### WHAT YOU SHOULD DO
An exact transcription of every entry is required, with the images left out.

==== RECORDED INFORMATION

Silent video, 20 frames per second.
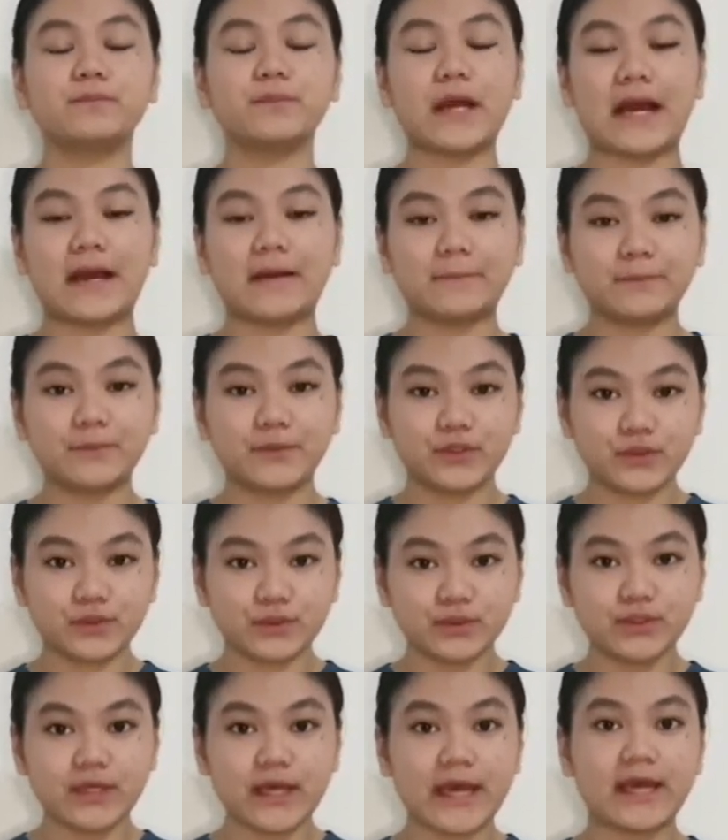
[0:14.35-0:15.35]

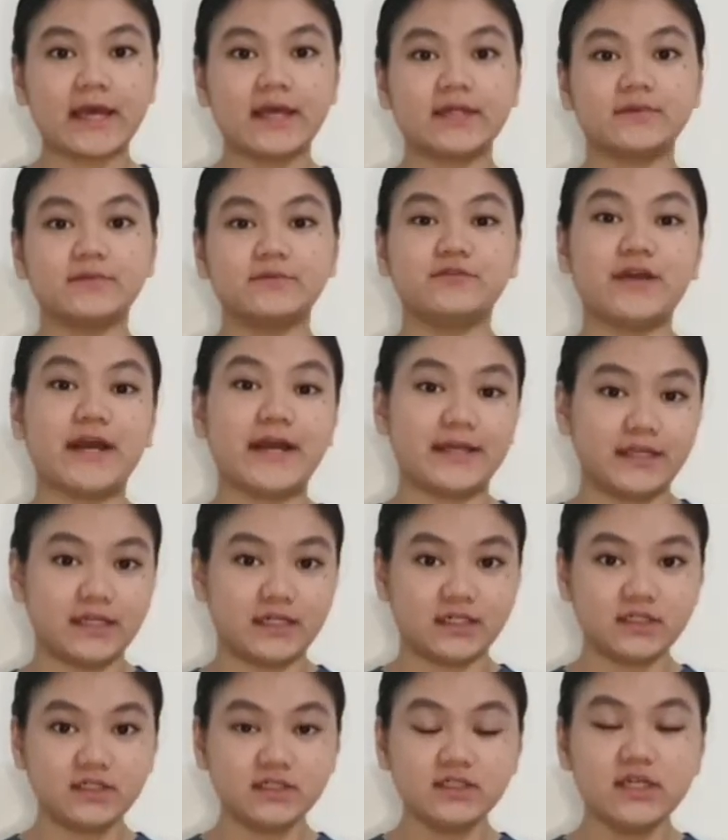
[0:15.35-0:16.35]
Ampoule and
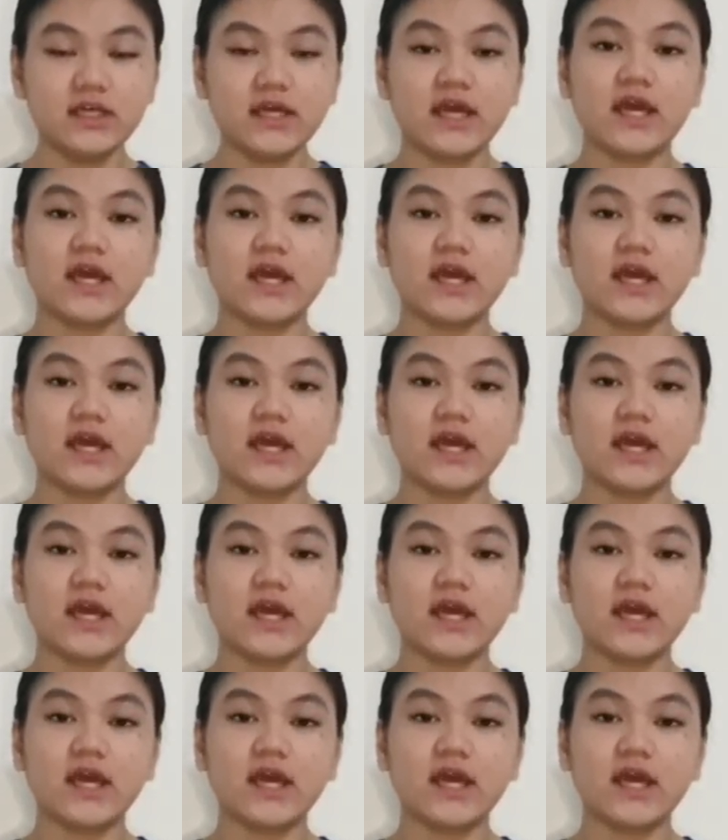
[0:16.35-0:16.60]
Vial,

========

### TASK SOLUTION
Silent video, 20 frames per second.
[0:14.35-0:15.35]

[0:15.35-0:16.35]
Ampoule and
[0:16.35-0:16.60]
Vial,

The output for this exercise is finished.